[Last s Tuesday, October 1, 2013 16:28
LATEST NEWS(we're live)
This is the accompanying website for the courses:
The Network Society (0em15, 6 ects)
Innovations in networks and alliance management (0zm05, 5 ects)
Social entrepreneurship (0a150, 3 ects).
first semester 2014/2015
course lecturers: Uwe Matzat, Rudi Bekkers, Gerrit Rooks (0a150 mainly) Chris Snijders (+coordination)
In this course we consider the theory and empirics of innovation and technological change from a network perspective. In what kind of networks can innovation and technological change prosper? The course considers how networks, including personal networks, can hamper or facilitate innovation and technological change, focusing primarily at the meso- and micro level. Innovation processes as well as knowledge and technology spillovers are driven by the interactions between actors such as producers, suppliers, customers, knowledge institutes, and are constrained by institutional arrangements and market structures. Over time, networks between these actors evolve. The shape and structure of these networks affect the ease with which innovation processes and technology spillovers occur and develop.
In this sense, it is not only the characteristics of the actors themselves that drive innovation and technology spillover, but also the way in which the ties between these actors are shaped. The course covers the theories explaining the general effects of networks and applies the theories to several empirical examples, with an emphasis on business networks.
The course follows the schedule outlined below and consists of assignments and an exam at the end. We have tried to be as accurate as possible in the schedule below but some changes might occur based on how the course is evolving along the way.
Papers, slides and lecture notes as supplied on this page and (occasionally, although we will try to keep this to a minimum) during lectures.
and a written exam, weighed 50% (average of assignments) + 50% (exam).
The minimum for each separate assignment and the
exam must be at least a 4.0.
Your attendance, attention, and active participation during lectures is appreciated, and counted on.
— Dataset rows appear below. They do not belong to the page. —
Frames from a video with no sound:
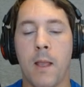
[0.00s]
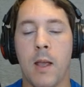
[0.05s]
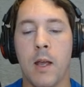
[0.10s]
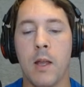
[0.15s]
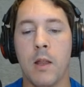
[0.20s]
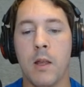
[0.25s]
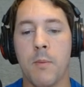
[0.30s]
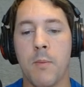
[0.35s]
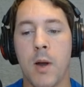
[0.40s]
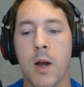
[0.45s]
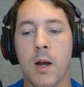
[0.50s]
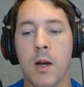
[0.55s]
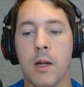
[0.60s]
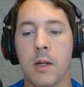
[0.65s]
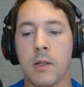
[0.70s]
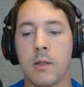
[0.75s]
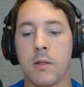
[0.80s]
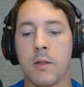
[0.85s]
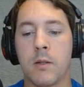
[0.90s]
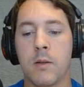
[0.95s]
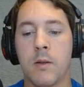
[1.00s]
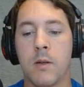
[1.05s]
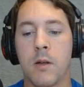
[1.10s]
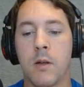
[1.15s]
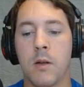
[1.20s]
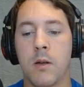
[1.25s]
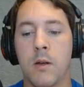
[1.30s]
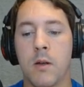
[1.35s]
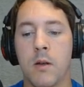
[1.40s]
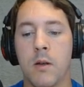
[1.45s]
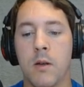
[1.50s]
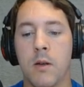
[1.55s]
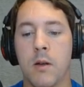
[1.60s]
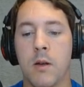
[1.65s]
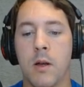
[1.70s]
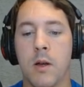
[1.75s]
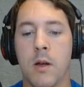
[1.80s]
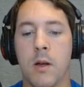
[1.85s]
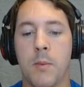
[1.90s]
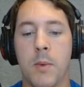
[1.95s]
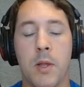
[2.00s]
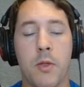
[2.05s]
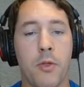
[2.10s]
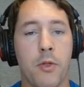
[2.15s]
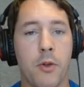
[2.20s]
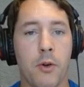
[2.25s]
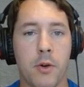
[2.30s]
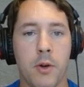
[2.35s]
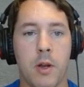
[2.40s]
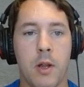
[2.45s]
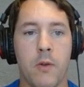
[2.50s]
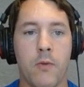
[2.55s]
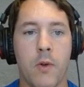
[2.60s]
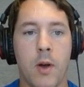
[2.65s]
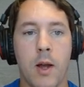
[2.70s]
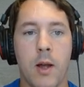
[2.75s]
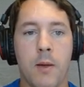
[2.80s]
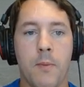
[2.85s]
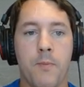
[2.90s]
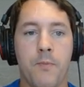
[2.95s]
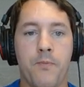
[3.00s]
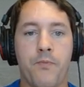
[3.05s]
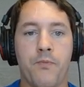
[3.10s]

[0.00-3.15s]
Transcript: in the Americas, in 3rd Nephi,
The material that is being discussed during the lectures is exam material even if not provided on this site.
Please note: presence at the first five lectures for 0a150 students is mandatory.
Exam material The exam material consists of all the literature, slides, and the lecture content, except for the papers explicitly marked "extra". So papers that belong to the assignments are also exam material. The exam is paper-and-pencil, no laptop.
The exam itself will be different for 0em15 vs 0zm05 vs 0a150.
Both 0zm05 and 0em15 have assignments and a written exam. The 0em15 course has an extra assignment, as indicated in the course schedule below. Both 0zm05 and 0em15 have the same exam material though, and that includes the papers on patents that accompanied Bekkers' lectures.
The exam: the first part of the exam will be short form open questions (where you typically answer with one or two sentences) and multiple choice questions, about 15-20 of them. Part of the short form open questions can be that you have to manually calculate some network measures on a smaller network (not the hugely complicated network measures, of course). The second part will be open questions where you are supposed to answer more elaborately ("essay like"). One such question could be to summarize the main points made in one of the papers that you are supposed to have studied. Making excerpts of the papers you are given below is therefore a smart idea. You have 1,5 hour for the exam which we know from experience is usually more than enough.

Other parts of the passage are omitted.